### What to produce
All of the data below should come back exactly as written, minus its images.

### Dataset content

○ ○ ○ ○ ○

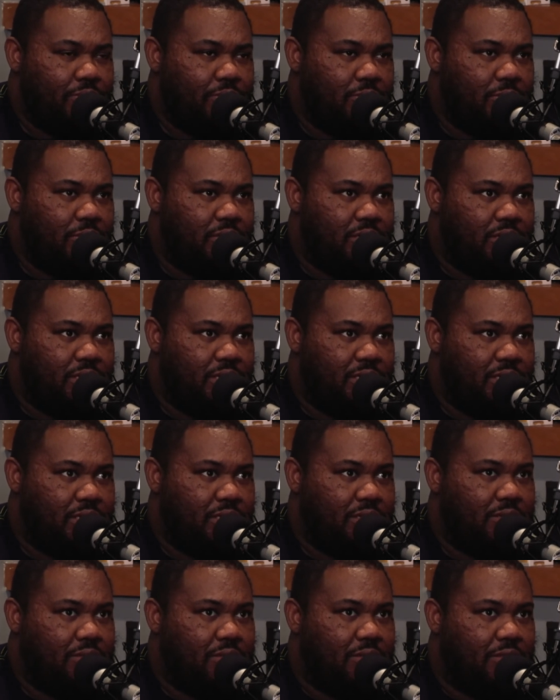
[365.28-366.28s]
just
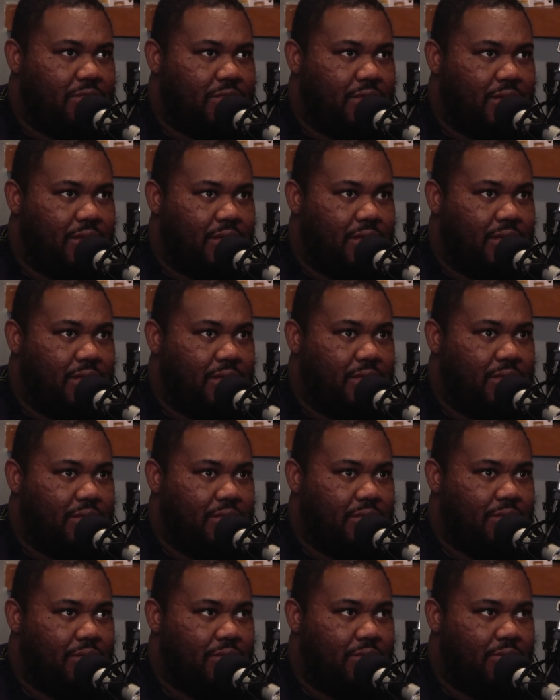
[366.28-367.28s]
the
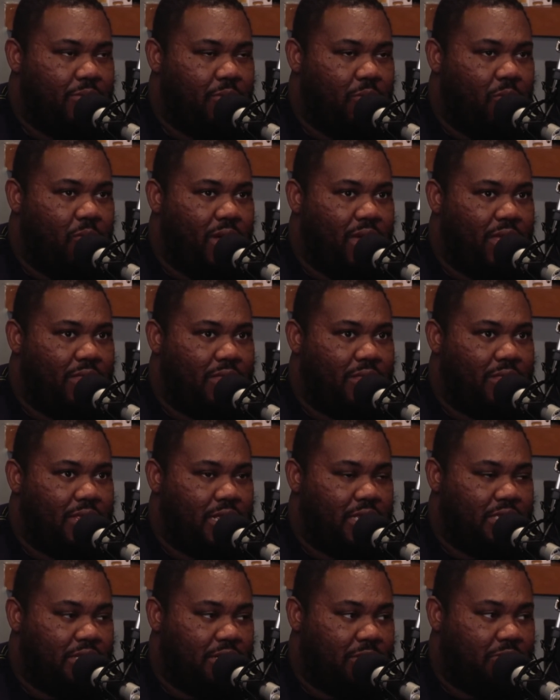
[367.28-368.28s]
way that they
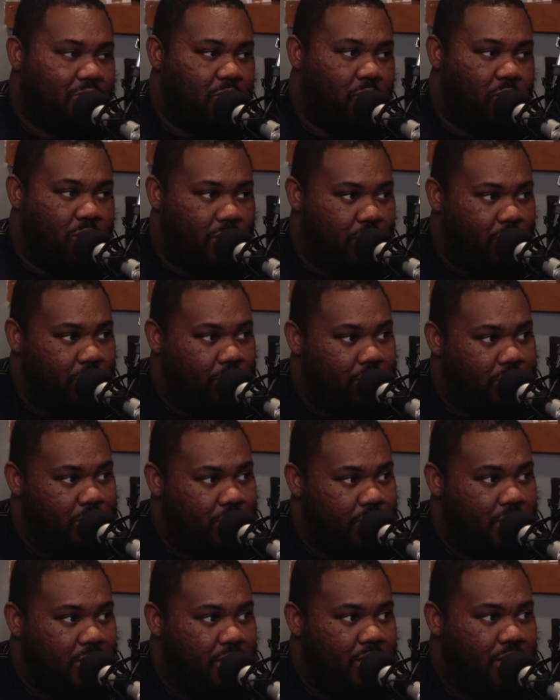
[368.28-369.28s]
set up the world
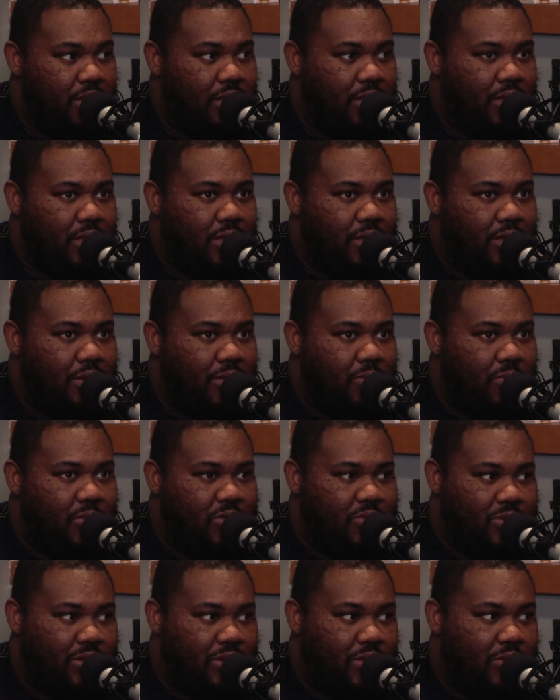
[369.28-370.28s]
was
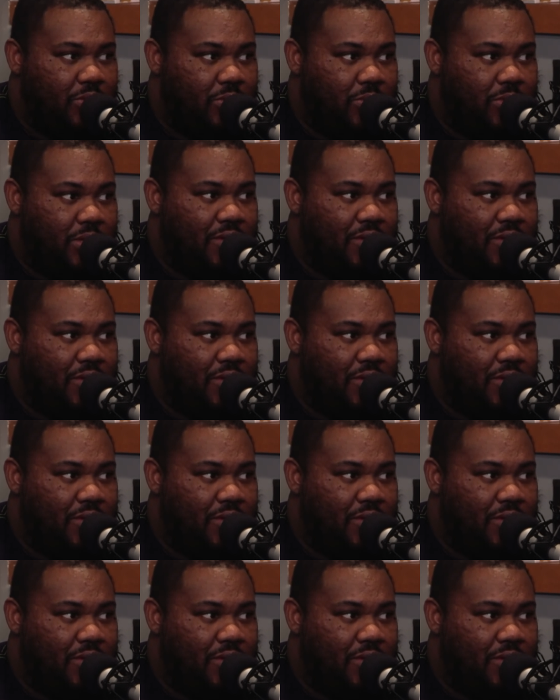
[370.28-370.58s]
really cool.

○ ○ ○ ○ ○

### Final answer
[365.28-366.28s]
just
[366.28-367.28s]
the
[367.28-368.28s]
way that they
[368.28-369.28s]
set up the world
[369.28-370.28s]
was
[370.28-370.58s]
really cool.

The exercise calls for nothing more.